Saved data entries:
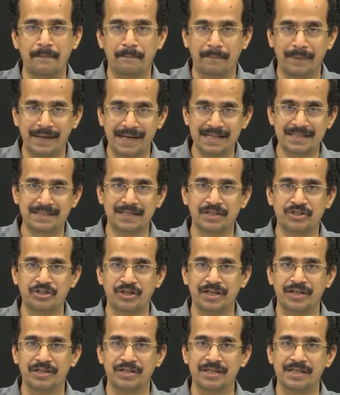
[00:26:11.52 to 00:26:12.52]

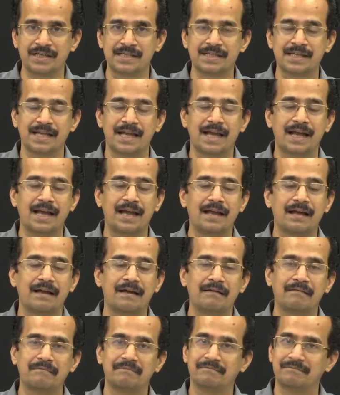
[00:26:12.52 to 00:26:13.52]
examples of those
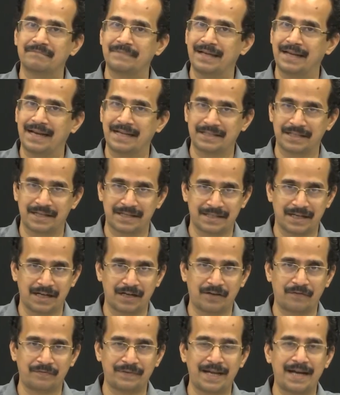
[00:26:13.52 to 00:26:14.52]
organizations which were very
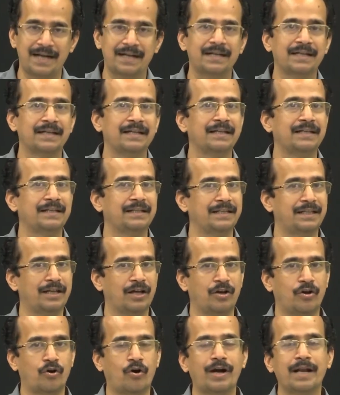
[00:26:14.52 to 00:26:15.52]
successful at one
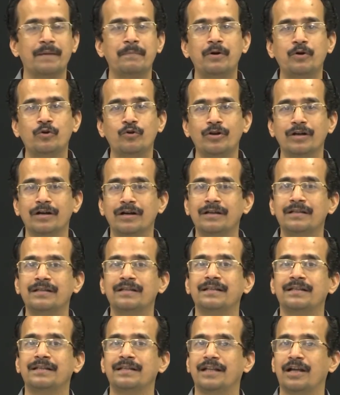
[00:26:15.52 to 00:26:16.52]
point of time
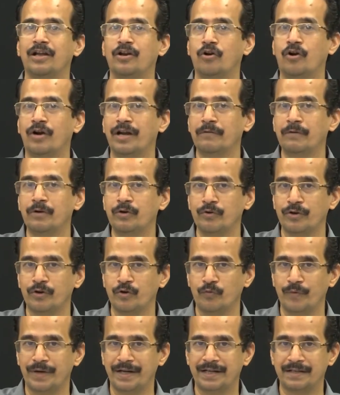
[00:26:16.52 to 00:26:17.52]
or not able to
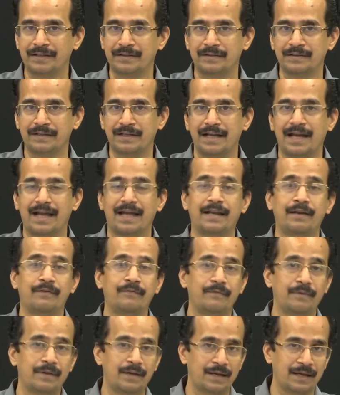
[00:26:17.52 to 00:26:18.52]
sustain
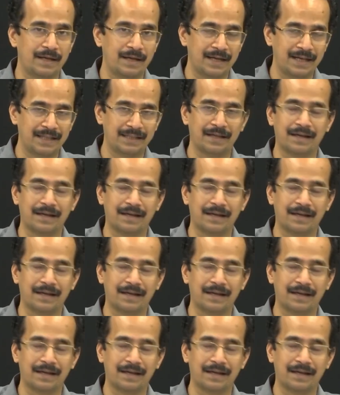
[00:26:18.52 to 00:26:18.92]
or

### Work instruction
Set down the records again exactly as they appear, leaving each picture behind.

### Problem solution
[00:26:11.52 to 00:26:12.52]

[00:26:12.52 to 00:26:13.52]
examples of those
[00:26:13.52 to 00:26:14.52]
organizations which were very
[00:26:14.52 to 00:26:15.52]
successful at one
[00:26:15.52 to 00:26:16.52]
point of time
[00:26:16.52 to 00:26:17.52]
or not able to
[00:26:17.52 to 00:26:18.52]
sustain
[00:26:18.52 to 00:26:18.92]
or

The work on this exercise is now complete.